BEGIN Information given

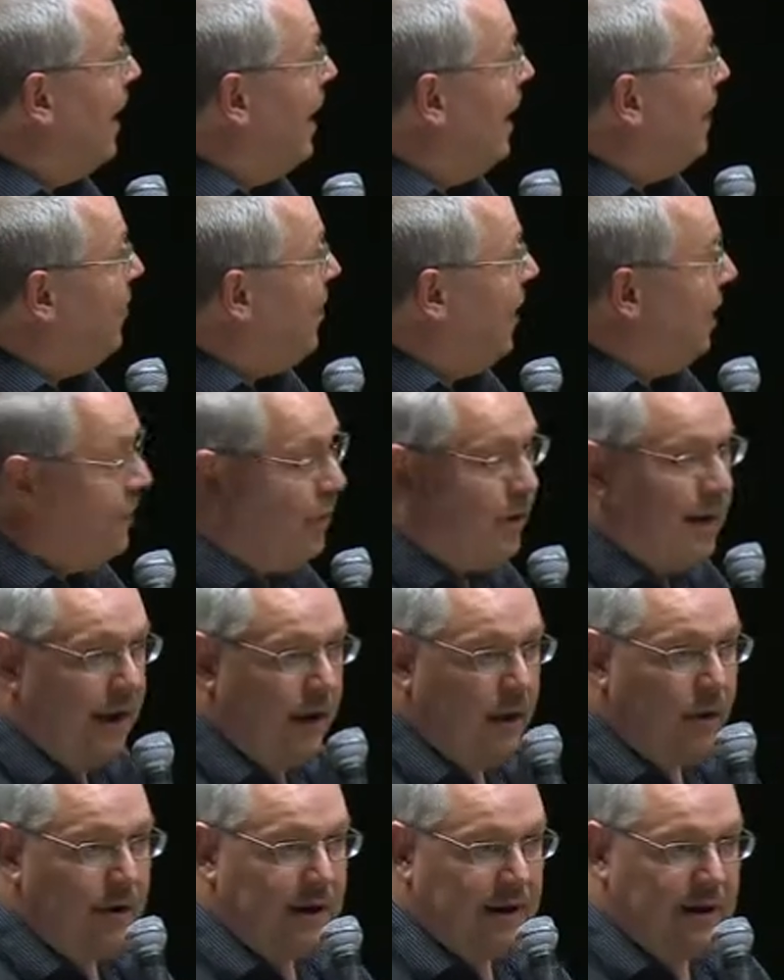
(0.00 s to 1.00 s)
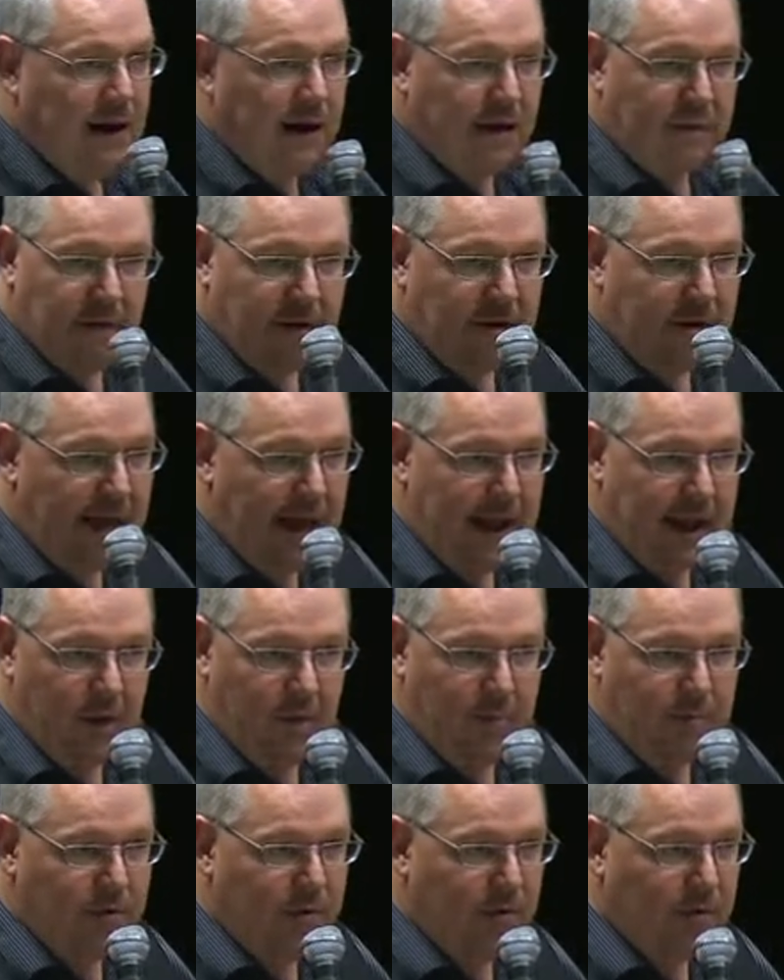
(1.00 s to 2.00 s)
And then you can look at other
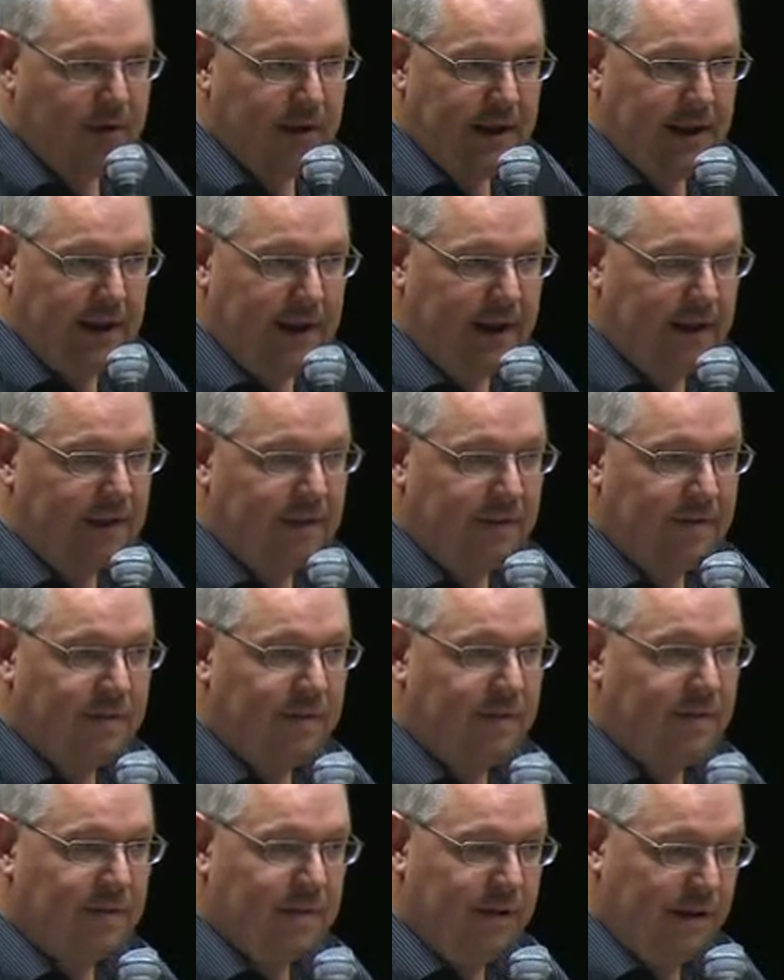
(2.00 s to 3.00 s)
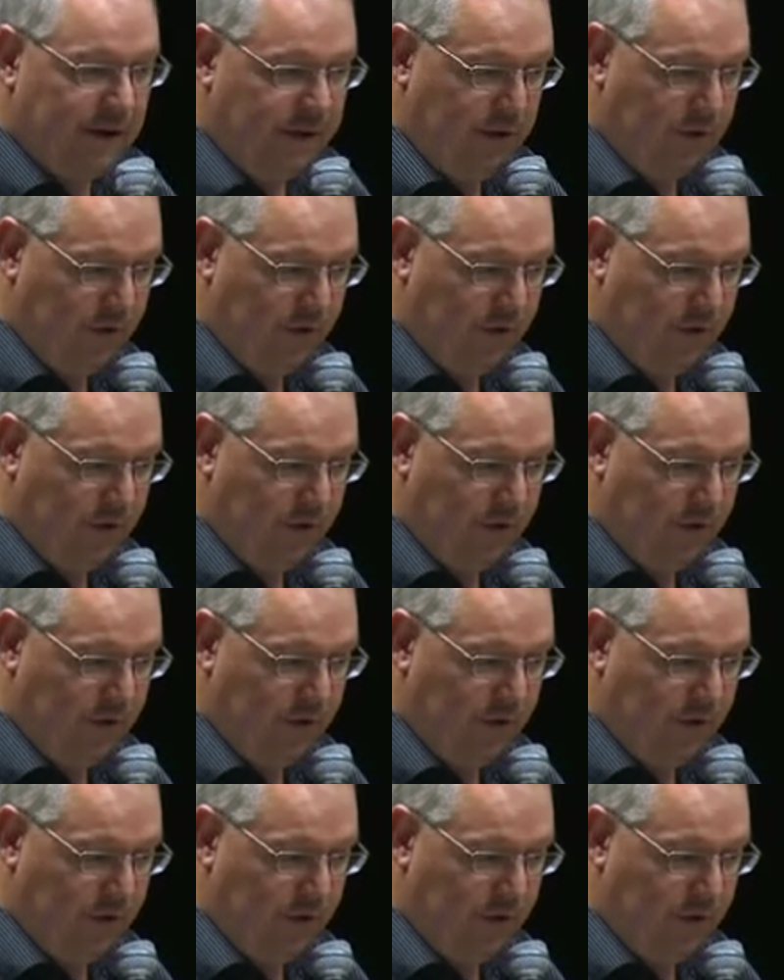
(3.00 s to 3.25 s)
glycoproteins.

END Information given

#### Your task:
Once the pictures are removed, write out all of the entries above exactly.

#### Task result:
(0.00 s to 1.00 s)
(1.00 s to 2.00 s)
And then you can look at other
(2.00 s to 3.00 s)
(3.00 s to 3.25 s)
glycoproteins.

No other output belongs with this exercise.